If you have visited the Campbell House recently, you may recall three chimney pots as part of the Lucas Place exhibit. As we moved the chimney pots back into storage, we thought it might be interesting to recount their history. For supposedly stationary objects, these pots have moved around quite a bit, perhaps emphasizing the truthfulness of the old adage, “Not all who wander are lost.” This, then, is the tale of the wandering chimney pots.

The three chimney pots, from left, are A, B, and C for this article's purposes.

The three chimney pots, from left, are A, B, and C for this article’s purposes.

 

But what is a chimney pot? A chimney pot is made of terra cotta and is placed on top of the chimney to expand the length of the chimney inexpensively, and to improve the chimney’s draft. A chimney with more than one pot on it indicates that there is more than one fireplace on different floors sharing the chimney.

Perhaps unsurprisingly, the chimney pots were never the subject of historical photographs at Campbell House. Luckily, however, there are just enough photos of the side and rear of the house that their presence can be discerned. In one of the 1885 photographs, for instance, the chimney pots can be seen sticking up above the carriage house. Upon closer examination, the octagonal pot (we’ll call it Pot B for now) sits on the rearmost chimney, servicing the kitchen and rear third floor. The round pot (henceforth Pot A) is on Mrs. Kyle’s Bedroom’s chimney. Interestingly, in another angle of the house, another round pot can be seen on the rear parlor chimney. Pot A could be either one of these.

Notably, there are no pots of the Pot C variety. To find them, we have to fast-forward to 1930, when suddenly there are eleven of them. For some reason, when those pots went up, the decision was made to save pots A and B, and place them together on the rearmost chimney on either side of Pot C. As grateful as we are for the decision to save them, we can’t help but wonder: why put the fanciest two pots on the least visible chimney?

It’s easy to overlook the chimneys in this photo, but looking closely reveals that two of the three pots on the rear chimney are different in size and shape. Pots A and B have moved again!

 

Whatever the reason, pots A and B remain on the back chimney in this photo from the 1960s.
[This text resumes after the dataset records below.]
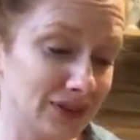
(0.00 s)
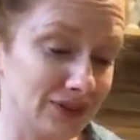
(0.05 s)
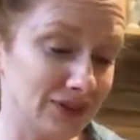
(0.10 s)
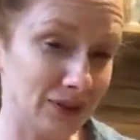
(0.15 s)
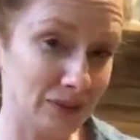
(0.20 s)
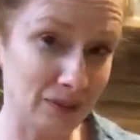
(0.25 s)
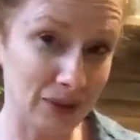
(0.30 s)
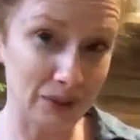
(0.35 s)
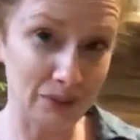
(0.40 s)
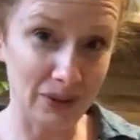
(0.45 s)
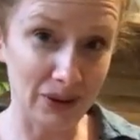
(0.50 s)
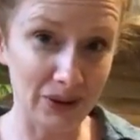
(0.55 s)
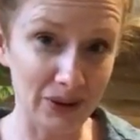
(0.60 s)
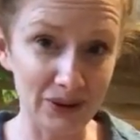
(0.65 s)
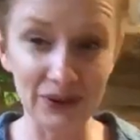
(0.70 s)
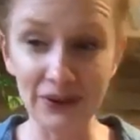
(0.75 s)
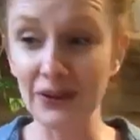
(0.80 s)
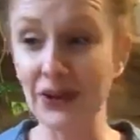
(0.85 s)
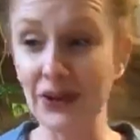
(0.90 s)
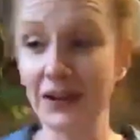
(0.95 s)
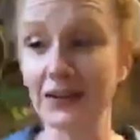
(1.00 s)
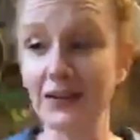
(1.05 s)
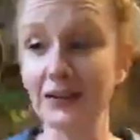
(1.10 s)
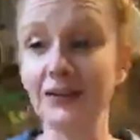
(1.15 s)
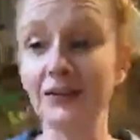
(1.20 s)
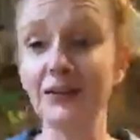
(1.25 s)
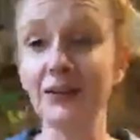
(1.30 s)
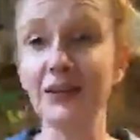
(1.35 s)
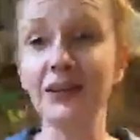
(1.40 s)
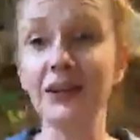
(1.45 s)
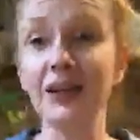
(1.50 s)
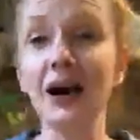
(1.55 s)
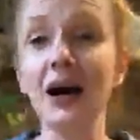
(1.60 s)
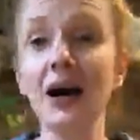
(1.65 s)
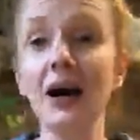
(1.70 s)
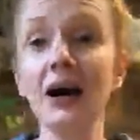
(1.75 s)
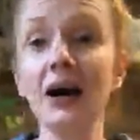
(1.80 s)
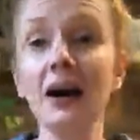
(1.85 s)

from my mother-in-law. She's like,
The C pots, however, have been rearranged, possibly by the museum. Now, two C pots rest on each of the parlor chimneys, providing better symmetry than was present in the 1930s.

Although hard to make out, Pot A is circled in red, and Pot B in blue.

Although hard to make out, Pot A is circled in red, and Pot B in blue.

 

The pots are rearranged yet again after the museum’s first restoration in 1968. Evidently looking for the best aesthetics, the museum plopped pot A on the rear parlor, and pot B on the front parlor. It may have been at this point that pot B was plugged by cement, although for what reason (and why only this pot) is unknown.Campbell House, early 1990s

 

Despite decades of exposure, the collection of chimney pots survived whatever Mother Nature threw at them, suffering little more than staining and discoloration. That all changed in 1998, when a strong gust of wind sent one pot, of the “C” type, hurtling towards the ground below. Luckily, no one was injured, although the pot lost much of its upper third. This pot now lives in the basement.

Its a hard life, being a chimney pot.

Its a hard life, being a chimney pot.

 

When The Restoration began in 1999, the pots were moved yet again. With scaffolding thrown up around the whole house, the decision was made to temporarily remove pots A and B for their safety. Naturally, the pots have never returned to the roof. For some reason, pot C was also moved off the roof.

This brings the saga of the chimney pots back to where we began, with the pots heading towards storage. Given their propensity to move around, though, maybe we’d better keep a close eye on them…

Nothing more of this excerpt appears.